Saved data entries:
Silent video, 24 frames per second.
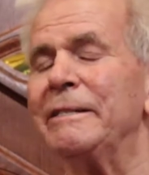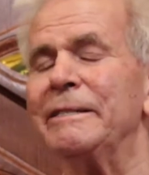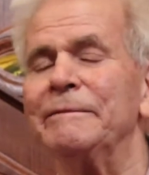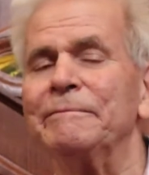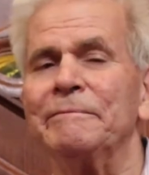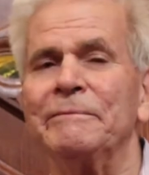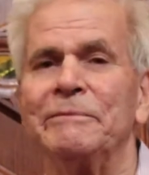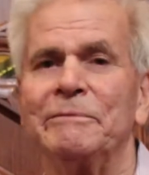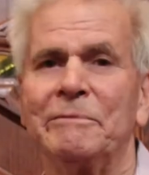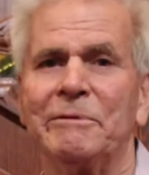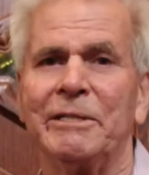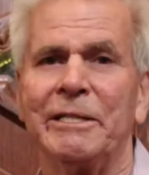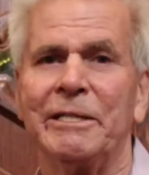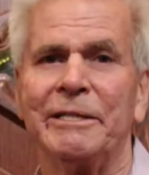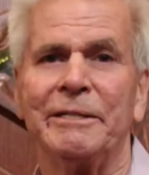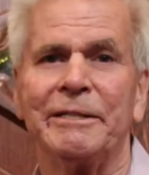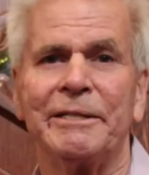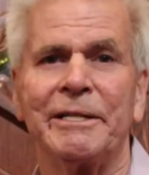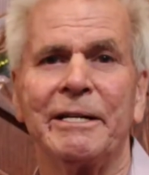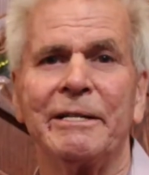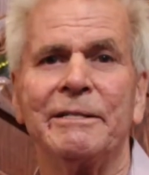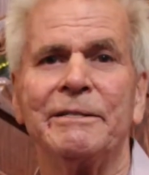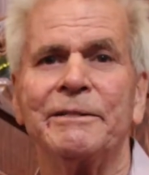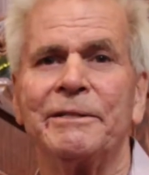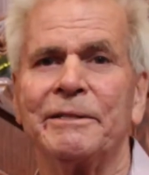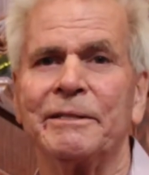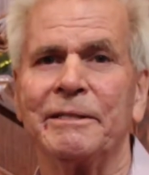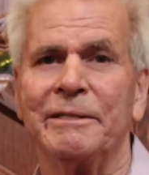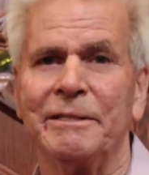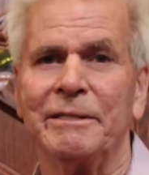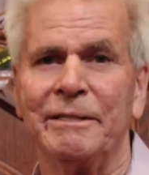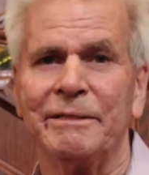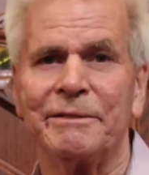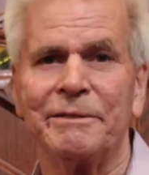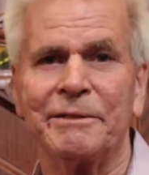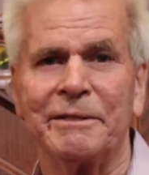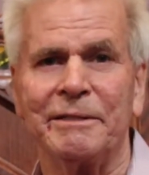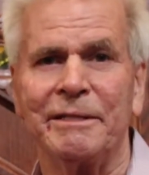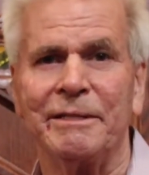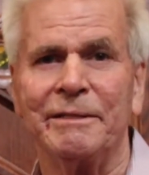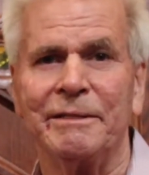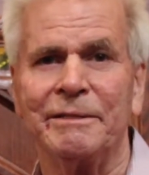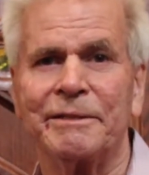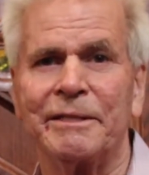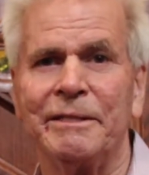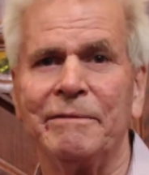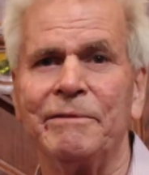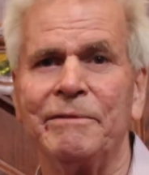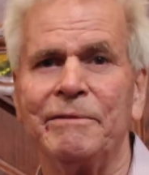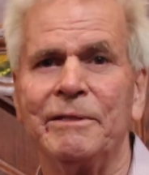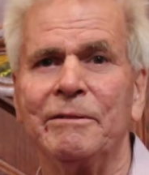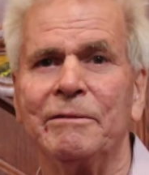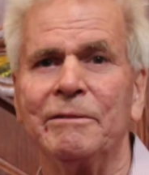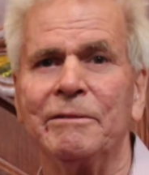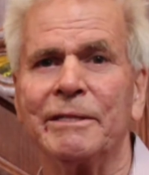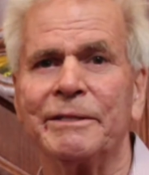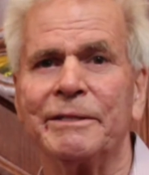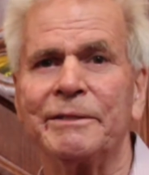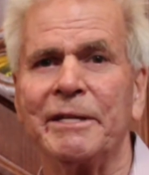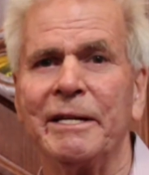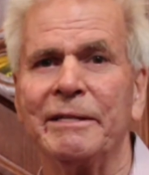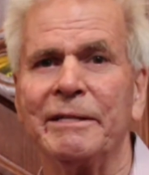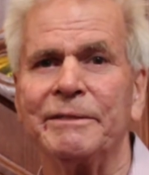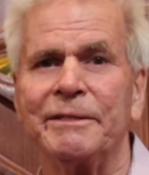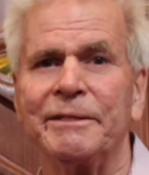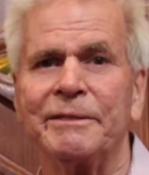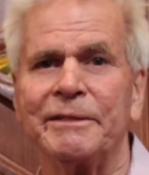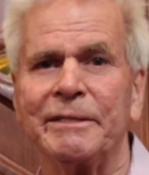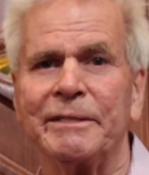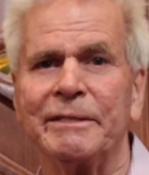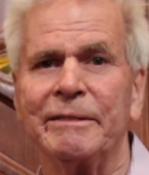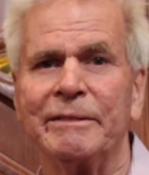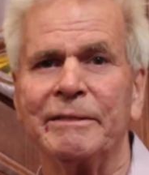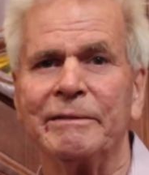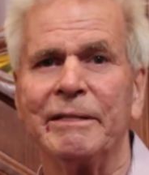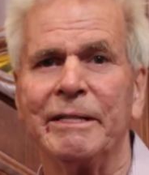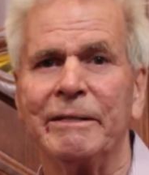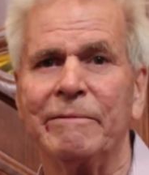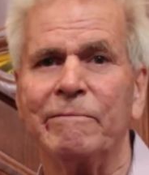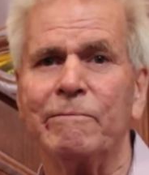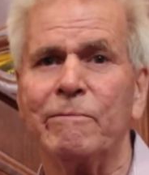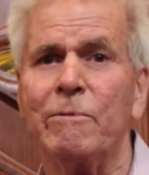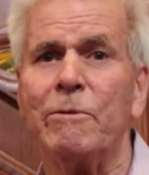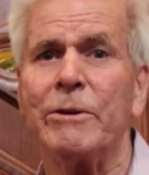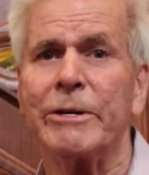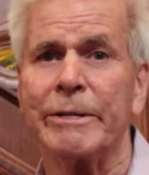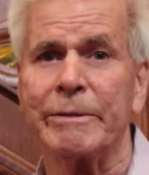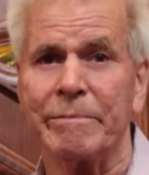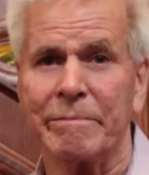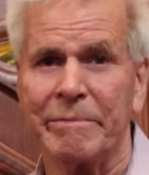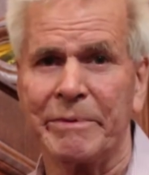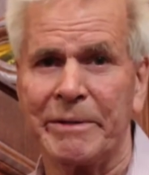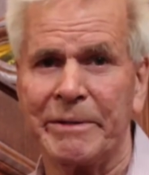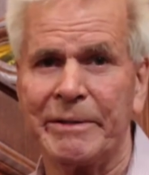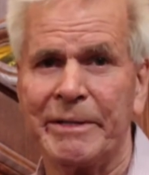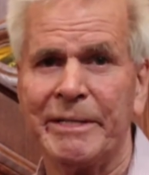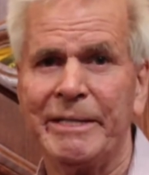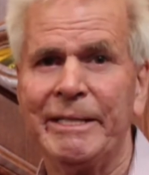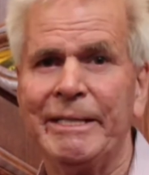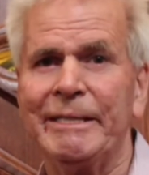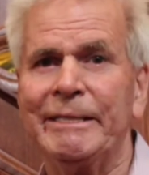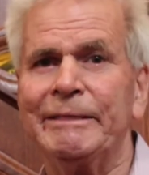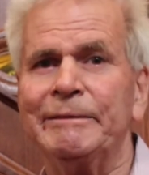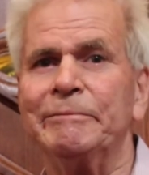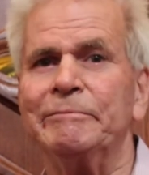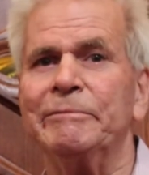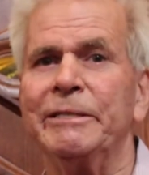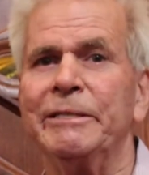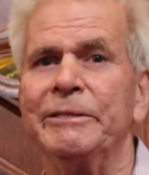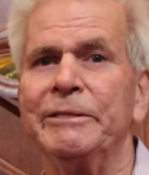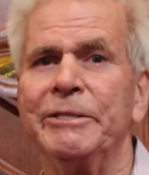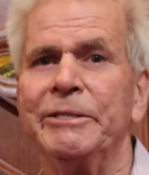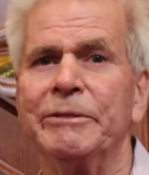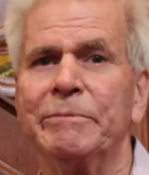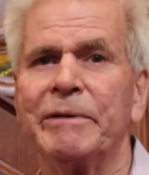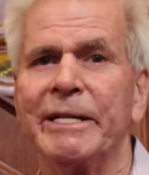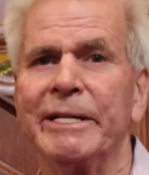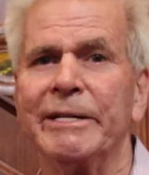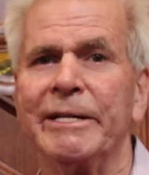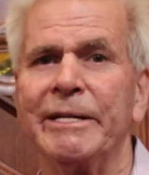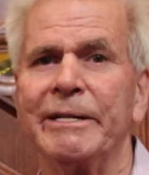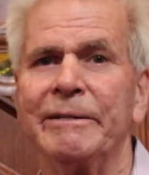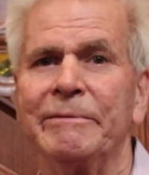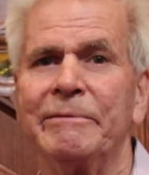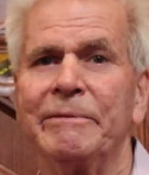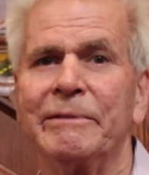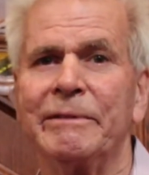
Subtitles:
what it does is give you a sense of warmth when you play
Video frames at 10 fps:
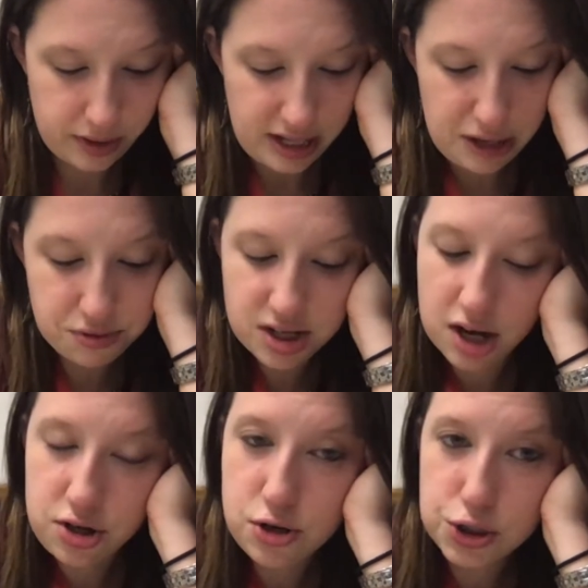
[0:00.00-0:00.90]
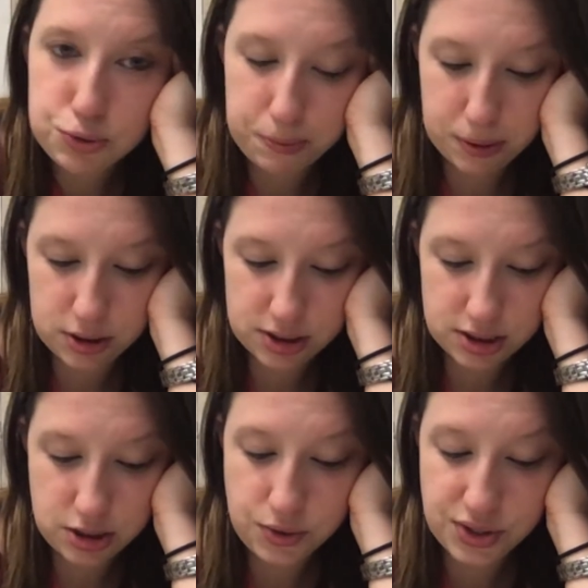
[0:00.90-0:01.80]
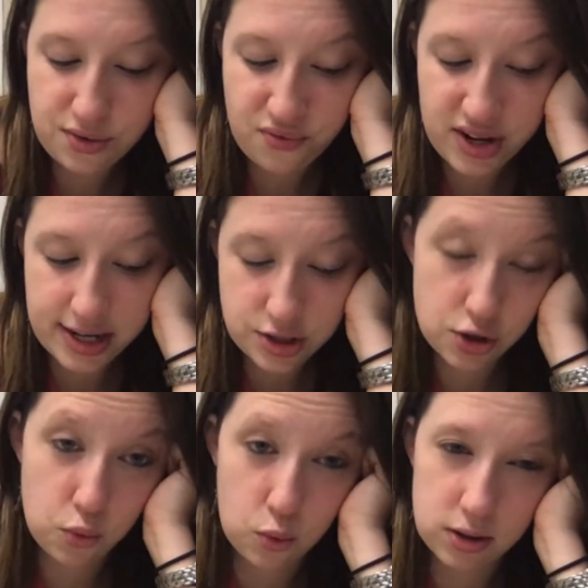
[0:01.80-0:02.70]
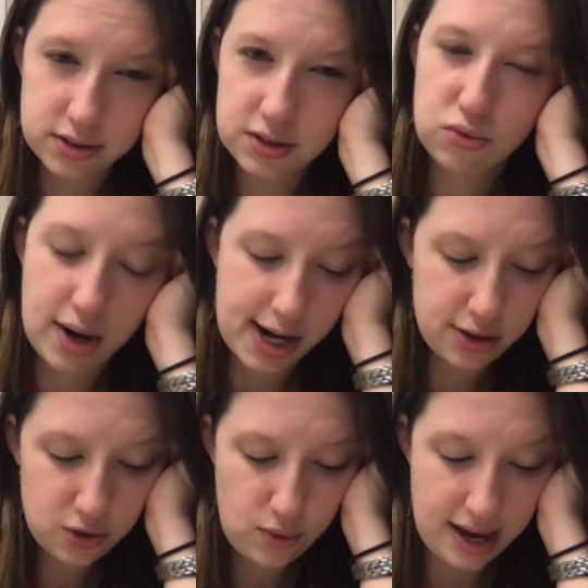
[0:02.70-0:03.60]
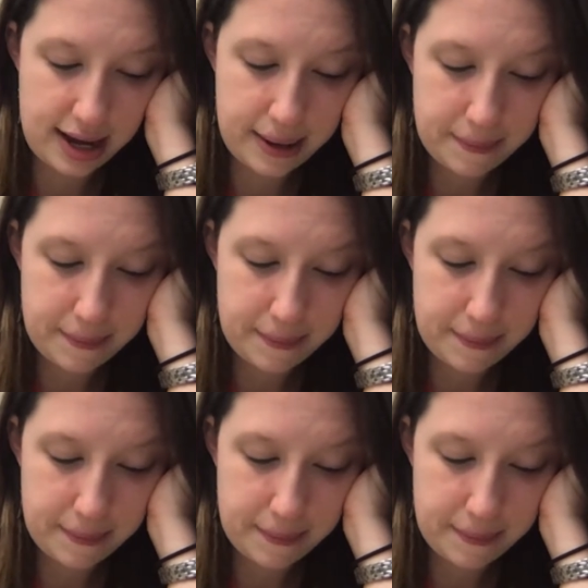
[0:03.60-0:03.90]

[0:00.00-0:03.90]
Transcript: He was an unusual person who didn't fit into the world in the regular way.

Exercise brief
From the entries above, copy every line containing the word "frames".

Task result
Silent video, 24 frames per second.
Video frames at 10 fps:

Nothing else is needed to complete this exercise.